Saúde Mental carece de atenção e tratamento




Artigo de André Elbachá*

O Dia Mundial da Saúde Mental é celebrado anualmente em 10 de outubro e aproximadamente 12,5% (doze e meio por cento) da população é afetado por questões de saúde mental, sendo que 75% (setenta e cinco por cento) dessas pessoas não recebem cuidados adequados ou não têm cuidado algum. Para esta data, o Secretário Geral da Organização das Nações Unidas (ONU) defendeu que a Saúde Mental não é um privilégio, mas um Direito Humano Fundamental, devendo ser incluída na cobertura universal de saúde.

A fala do representante de ONU vem bem a calhar em razão do momento de incertezas jurídicas que a sociedade passa quando uma ministra do Supremo Tribunal Federal (STF) por um lado mostra a relevante preocupação com a forma de internação das pessoas com transtornos mentais que cumprem medidas de segurança nos hospitais psiquiátricos públicos de custódia, por outro lado, deixa margem para defender a alta desses internos, sob a bandeira da “desospitalização manicomial”. Entretanto, pouco se discute sobre a atenção, o acolhimento, a qualidade e as condições proporcionadas aos pacientes dentro do ambiente hospitalar.

Em um plano perfeito das ideias, talvez de alguma forma essa situação fosse possível, mas, para tanto, esses pacientes precisariam estar curados ou, no mínimo, com o quadro clínico inquestionavelmente estabilizado, sem oferecer qualquer risco à sua própria vida, nem à sociedade. Se por um lado a ideia da desospitalização é algo afável a quem escuta o discurso, por outro lado não se pode ignorar que existem situações em que a internação é imperiosa, seja ela voluntária, involuntária ou compulsória.

É justamente esse o espírito da Lei 10.216/2001: instituir políticas públicas e privadas (porquanto atividade de interesse público) de qualidade, a fim de proporcionar ao paciente psiquiátrico o máximo de autonomia, isonomia e convívio social. Porém, essa mesma lei prevê o dever de internação do paciente, sempre que os recursos extra-hospitalares se mostrarem insuficientes.

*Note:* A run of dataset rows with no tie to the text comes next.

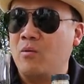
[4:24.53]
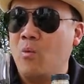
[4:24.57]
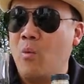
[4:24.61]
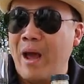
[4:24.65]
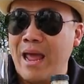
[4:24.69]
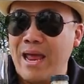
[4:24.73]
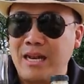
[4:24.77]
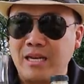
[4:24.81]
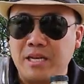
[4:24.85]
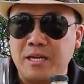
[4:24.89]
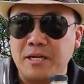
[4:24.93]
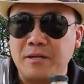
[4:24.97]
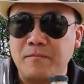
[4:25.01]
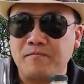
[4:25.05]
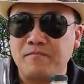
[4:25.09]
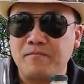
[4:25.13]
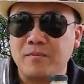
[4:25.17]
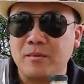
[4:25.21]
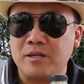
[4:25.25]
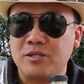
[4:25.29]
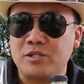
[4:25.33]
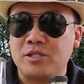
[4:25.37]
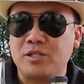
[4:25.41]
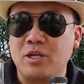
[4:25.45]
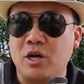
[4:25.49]
wet,
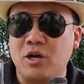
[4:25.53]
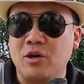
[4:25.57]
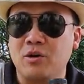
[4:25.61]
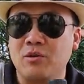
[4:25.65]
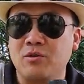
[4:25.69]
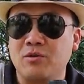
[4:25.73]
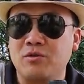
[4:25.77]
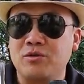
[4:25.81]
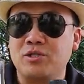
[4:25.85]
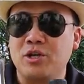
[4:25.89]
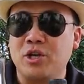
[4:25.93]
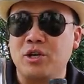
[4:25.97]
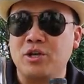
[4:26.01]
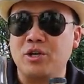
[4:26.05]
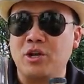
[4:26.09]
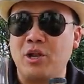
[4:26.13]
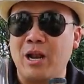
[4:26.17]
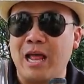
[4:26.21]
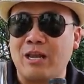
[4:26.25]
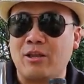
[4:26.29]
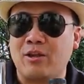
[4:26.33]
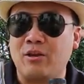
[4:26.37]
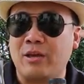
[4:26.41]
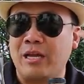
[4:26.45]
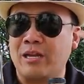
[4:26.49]
so you know,
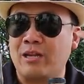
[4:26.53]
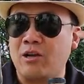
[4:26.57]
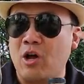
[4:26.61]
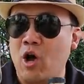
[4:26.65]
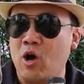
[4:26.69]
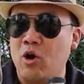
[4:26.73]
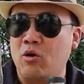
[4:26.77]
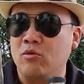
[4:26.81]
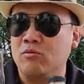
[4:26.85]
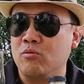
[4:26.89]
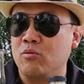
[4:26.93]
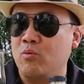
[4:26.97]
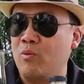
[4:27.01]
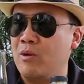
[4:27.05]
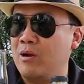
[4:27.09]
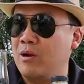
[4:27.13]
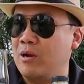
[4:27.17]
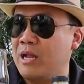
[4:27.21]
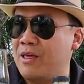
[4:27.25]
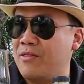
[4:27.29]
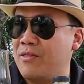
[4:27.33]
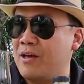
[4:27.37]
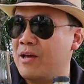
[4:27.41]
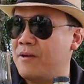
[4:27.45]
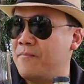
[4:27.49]
like you get an old
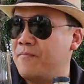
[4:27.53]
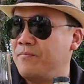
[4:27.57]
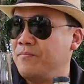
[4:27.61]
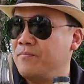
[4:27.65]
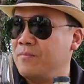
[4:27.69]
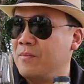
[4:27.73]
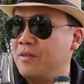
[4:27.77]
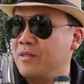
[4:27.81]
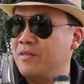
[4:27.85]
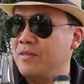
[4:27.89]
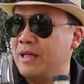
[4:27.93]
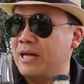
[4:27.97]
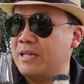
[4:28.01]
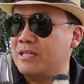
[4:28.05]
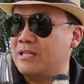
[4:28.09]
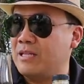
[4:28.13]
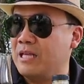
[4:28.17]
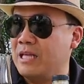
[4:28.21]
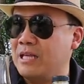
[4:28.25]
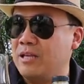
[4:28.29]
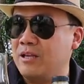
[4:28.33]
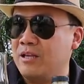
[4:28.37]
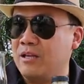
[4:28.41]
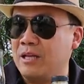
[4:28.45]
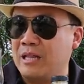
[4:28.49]
leather that
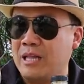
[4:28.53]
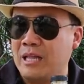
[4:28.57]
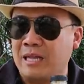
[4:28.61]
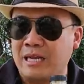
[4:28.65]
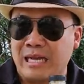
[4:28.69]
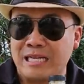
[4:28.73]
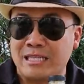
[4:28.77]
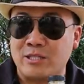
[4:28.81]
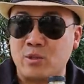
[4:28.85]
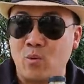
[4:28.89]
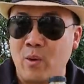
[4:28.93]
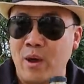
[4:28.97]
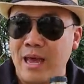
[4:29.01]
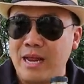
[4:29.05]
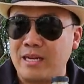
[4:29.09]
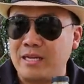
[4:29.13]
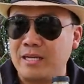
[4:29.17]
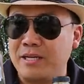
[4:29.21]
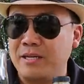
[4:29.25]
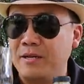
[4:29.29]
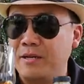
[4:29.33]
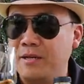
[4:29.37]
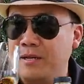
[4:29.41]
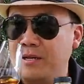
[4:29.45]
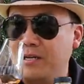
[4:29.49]
and then it gets
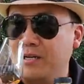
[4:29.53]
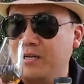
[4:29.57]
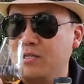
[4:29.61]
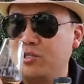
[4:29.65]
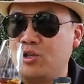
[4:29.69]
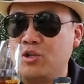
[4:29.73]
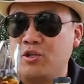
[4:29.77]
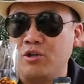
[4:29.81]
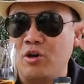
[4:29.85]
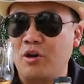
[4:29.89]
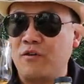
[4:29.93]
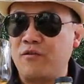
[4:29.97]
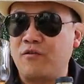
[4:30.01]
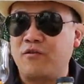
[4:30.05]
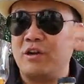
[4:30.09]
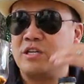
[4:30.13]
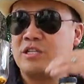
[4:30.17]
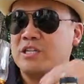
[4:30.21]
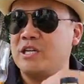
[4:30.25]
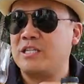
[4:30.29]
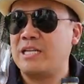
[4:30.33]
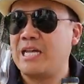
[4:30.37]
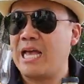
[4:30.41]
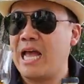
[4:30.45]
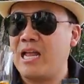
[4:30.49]
wet, so not
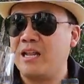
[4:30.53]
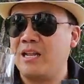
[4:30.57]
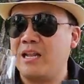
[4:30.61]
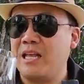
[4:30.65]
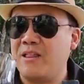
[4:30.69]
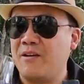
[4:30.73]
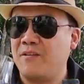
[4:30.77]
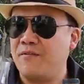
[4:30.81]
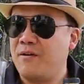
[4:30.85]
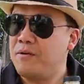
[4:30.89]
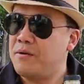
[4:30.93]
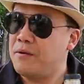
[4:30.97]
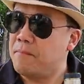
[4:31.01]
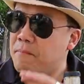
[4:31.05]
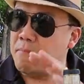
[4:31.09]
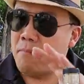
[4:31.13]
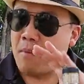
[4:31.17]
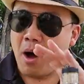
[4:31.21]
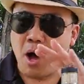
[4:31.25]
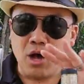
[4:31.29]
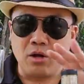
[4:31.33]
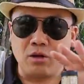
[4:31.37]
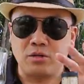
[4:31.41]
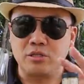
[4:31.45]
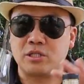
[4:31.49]
fresh tanned leather, very
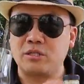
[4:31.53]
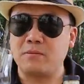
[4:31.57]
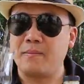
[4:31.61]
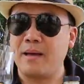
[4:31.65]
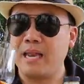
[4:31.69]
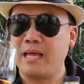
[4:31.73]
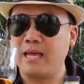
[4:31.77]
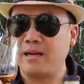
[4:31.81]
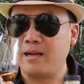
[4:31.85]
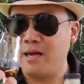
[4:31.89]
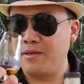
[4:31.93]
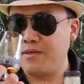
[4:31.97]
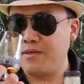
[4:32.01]
mild smelling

Nesse aspecto, além da resposta terapêutica às medicações, o que varia entre cada paciente cabe destacar três pontos que são fundamentais para uma melhor probabilidade de êxito no tratamento: a autonomia do médico assistente para que possa prescrever os tratamentos que julgar mais adequados e eficazes aos seus assistidos; o ambiente (seja hospitalar, ambulatorial ou domiciliar) ao qual o paciente é submetido e as técnicas terapêuticas utilizadas por meio do acolhimento ofertado pela equipe multidisciplinar.

Outro tema jurídico que, com as máximas vênias a quem divergir, me parece um retrocesso social, foi a fixação do entendimento, pelo Superior Tribunal de Justiça (STJ), do Tema de nº 1032, em que se definiu, de forma vinculante, que “nos contratos de plano de saúde não é abusiva a cláusula de coparticipação expressamente ajustada e informada ao consumidor, à razão máxima de 50% (cinquenta por cento) do valor das despesas, nos casos de internação superior a 30 (trinta) dias por ano, decorrente de transtornos psiquiátricos, preservada a manutenção do equilíbrio financeiro”. As críticas, sempre respeitosas ao posicionamento do STJ, se fundamentam em algumas premissas, dentre elas o fato de que o objeto do contrato de plano de saúde é a cobertura integral dos riscos à saúde do paciente, de modo que a restrição de um direito fundamental inerente à natureza do contrato deve ser considerada abusiva e nula de pleno direito (Código de Defesa do Consumidor, art. 51, §’º, II), bem como que ao fixar os preços das mensalidades, a empresa prestadora de serviços assume o risco da atividade econômica e ainda, talvez o mais importante seja o fato de que o beneficiário de plano de saúde não escolhe estar doente e não deseja ficar hospitalizado por longo tempo.

Assim, nos casos em que a internação por mais de trinta dias é imprescindível, o fator moderador da coparticipação termina por inviabilizar a continuidade do tratamento da maioria esmagadora da população usuária de planos de saúde, pois já pagam os valores das mensalidades, geralmente de custo significativo na renda familiar, abdicando de outros bens fundamentais ao próprio sustento.



Nesse Dia Mundial da Saúde Mental, que reflitamos e possamos melhorar o conhecimento sobre a sua importância, e que os nossos Três Poderes possam assumir compromissos de tratar as pessoas como um todo, impulsionando ações que promovam e protejam a saúde mental como um direito humano universal em sentido amplo, pois o importante é cuidar, e nunca excluir.

*André Elbachá Vieira é advogado especialista em Direito à Saúde e sócio da Advocacia Mendonça e Elbachá.